Correctly catch aiohttp TimeoutError when using asyncio.gather


It is my first question here on Stack Overflow so I apologize if I did something stupid or missed something.

I am trying to make asynchronous aiohttp GET requests to many api endpoints at a time to check the status of these pages: the result should be a triple of the form (url, True, "200") in case of a working link and (url, False, response_status) in case of a "problematic link". This is the atomic function for each call:

async def ping_url(url, session, headers, endpoint):

    try:
        async with session.get((url + endpoint), timeout=5, headers=headers) as response:
            return url, (response.status == 200), str(response.status)
    except Exception as e:
        test_logger.info(url + ": " + e.__class__.__name__)
        return url, False, repr(e)

These are wrapped into a function using asyncio.gather() which also creates the aiohttp Session:

async def ping_urls(urllist, endpoint):

   headers = ... # not relevant

   async with ClientSession() as session:
        try:
            results = await asyncio.gather(*[ping_url(url, session, headers, endpoint) \
                      for url in urllist],return_exceptions=True)
        except Exception as e:
            print(repr(e))
   return results

The whole called from a main that looks like this:

    urls = ... # not relevant
    loop = asyncio.get_event_loop()
    try:
        loop.run_until_complete(ping_urls(urls, endpoint))

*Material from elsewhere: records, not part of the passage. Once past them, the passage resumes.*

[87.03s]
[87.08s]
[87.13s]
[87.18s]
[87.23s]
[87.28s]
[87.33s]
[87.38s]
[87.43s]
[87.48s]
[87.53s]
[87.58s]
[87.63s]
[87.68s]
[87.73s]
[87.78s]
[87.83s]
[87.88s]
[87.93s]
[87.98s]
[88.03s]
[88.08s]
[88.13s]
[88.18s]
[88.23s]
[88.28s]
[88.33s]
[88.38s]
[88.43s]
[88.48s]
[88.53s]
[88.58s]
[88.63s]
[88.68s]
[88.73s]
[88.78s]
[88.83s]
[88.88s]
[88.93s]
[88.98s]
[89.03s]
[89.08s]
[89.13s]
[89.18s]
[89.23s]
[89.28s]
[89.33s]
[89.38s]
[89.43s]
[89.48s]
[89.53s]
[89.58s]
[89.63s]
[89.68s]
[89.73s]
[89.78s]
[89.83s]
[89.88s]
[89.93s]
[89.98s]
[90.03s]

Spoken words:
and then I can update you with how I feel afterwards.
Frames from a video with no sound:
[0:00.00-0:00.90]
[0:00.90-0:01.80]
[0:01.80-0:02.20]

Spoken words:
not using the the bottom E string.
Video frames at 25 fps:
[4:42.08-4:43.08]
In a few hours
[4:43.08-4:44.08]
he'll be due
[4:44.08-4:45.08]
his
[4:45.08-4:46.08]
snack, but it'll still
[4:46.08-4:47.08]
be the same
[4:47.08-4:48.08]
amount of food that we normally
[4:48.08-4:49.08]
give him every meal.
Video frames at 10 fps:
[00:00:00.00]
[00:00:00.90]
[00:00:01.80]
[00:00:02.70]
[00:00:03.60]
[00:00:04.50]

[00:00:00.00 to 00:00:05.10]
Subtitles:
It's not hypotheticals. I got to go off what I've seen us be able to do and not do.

    except Exception as e:
        pass
    finally:
        loop.close()

This works most of the time, but if the list is pretty long, I noticed that as soon as I get one

TimeoutError

the execution loop stops and I get TimeoutError for all other urls after the first one that timed out. If I omit the timeout in the innermost function I get somehow better results, but then it is not that fast anymore. Is there a way to control the Timeouts for the single api calls instead of a big general timeout for the whole list of urls?

Any kind of help would be extremely appreciated, I got stuck with my bachelor thesis because of this issue.


Solution

  • You may want to try setting a session timeout for your client session. This can be done like:

    async def ping_urls(urllist, endpoint):
        headers = ... # not relevant
    
        timeout = ClientTimeout(total=TIMEOUT_SECONDS)
        async with ClientSession(timeout=timeout) as session:
            try:
                results = await asyncio.gather(
                   *[
                        ping_url(url, session, headers, endpoint)
                        for url in urllist
                    ],
                    return_exceptions=True
                )
            except Exception as e:
                print(repr(e))
    
            return results
    

    This should set the ClientSession instance to have TIMEOUT_SECONDS as the timeout. Obviously you will need to set that value to something appropriate!